After locating the line containing "[0:04.00-0:05.00]" in the entries below, please write out that line and the rest through the end exactly. Omit pictures.

**Stored data**
· · ·
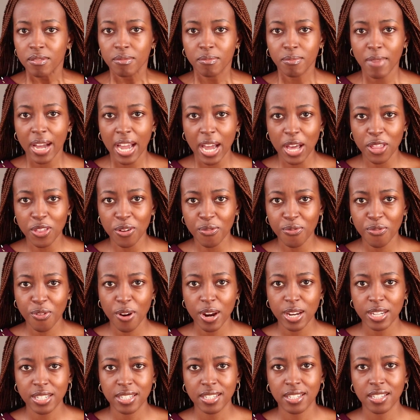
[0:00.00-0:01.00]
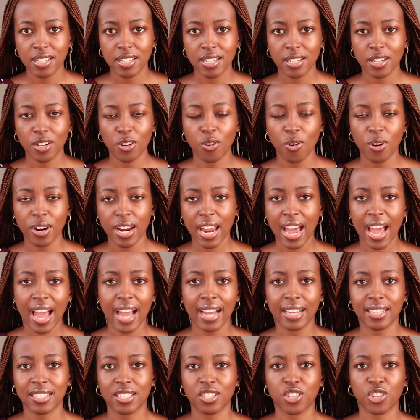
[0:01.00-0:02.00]
my other friend got
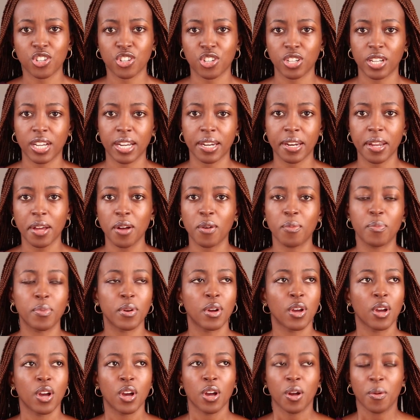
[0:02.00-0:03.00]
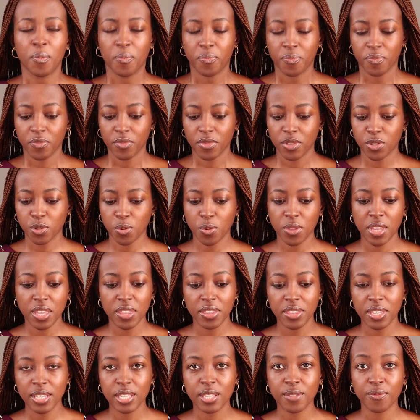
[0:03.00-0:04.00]
hacked, she can help. So
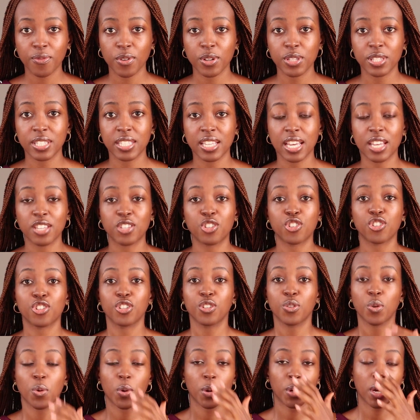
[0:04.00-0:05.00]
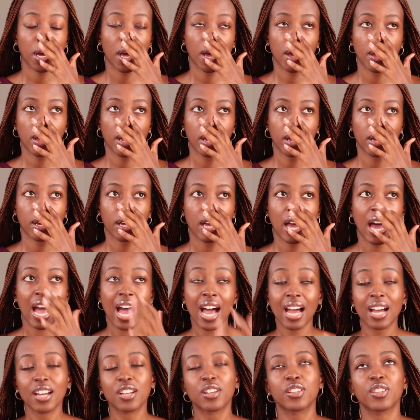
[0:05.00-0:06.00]
then this friend says she got
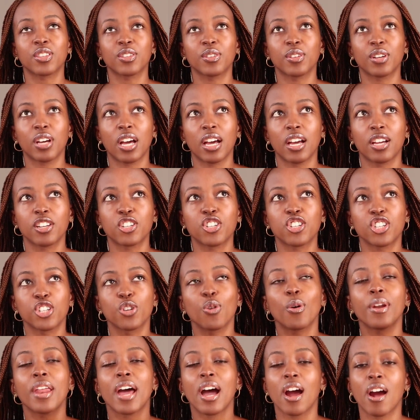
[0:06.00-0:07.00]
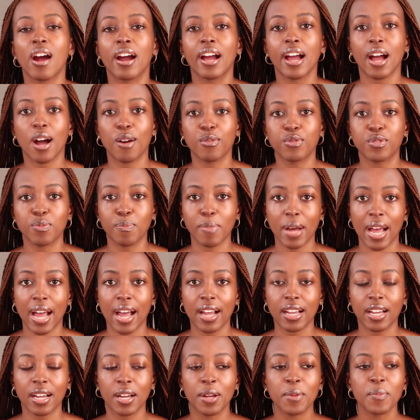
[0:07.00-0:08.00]
her account
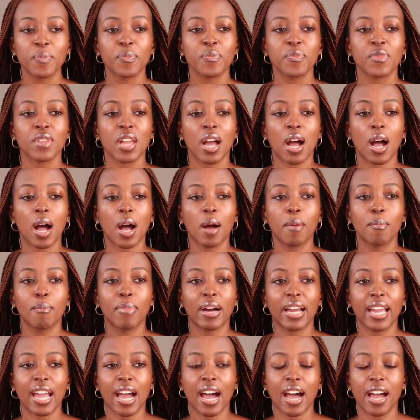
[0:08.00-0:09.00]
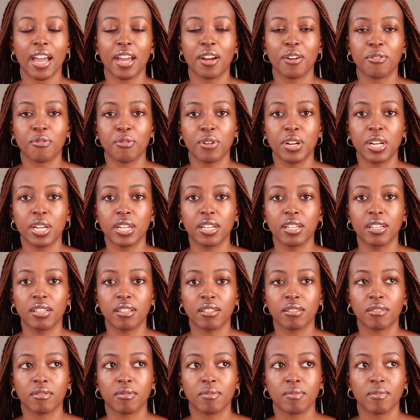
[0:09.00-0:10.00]
back by hiring,
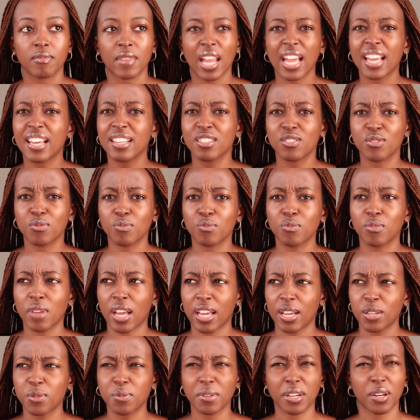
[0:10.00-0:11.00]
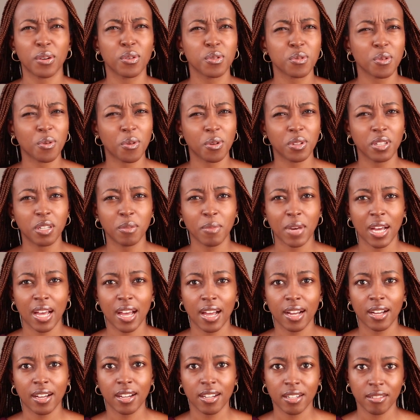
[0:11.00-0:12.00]
I guess we can also call him a
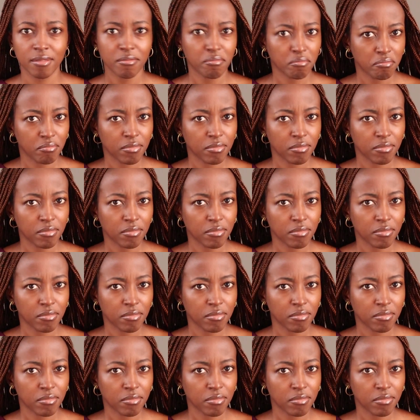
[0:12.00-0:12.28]
hacker,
· · ·
**EXERCISE SOLUTION**
[0:04.00-0:05.00]
[0:05.00-0:06.00]
then this friend says she got
[0:06.00-0:07.00]
[0:07.00-0:08.00]
her account
[0:08.00-0:09.00]
[0:09.00-0:10.00]
back by hiring,
[0:10.00-0:11.00]
[0:11.00-0:12.00]
I guess we can also call him a
[0:12.00-0:12.28]
hacker,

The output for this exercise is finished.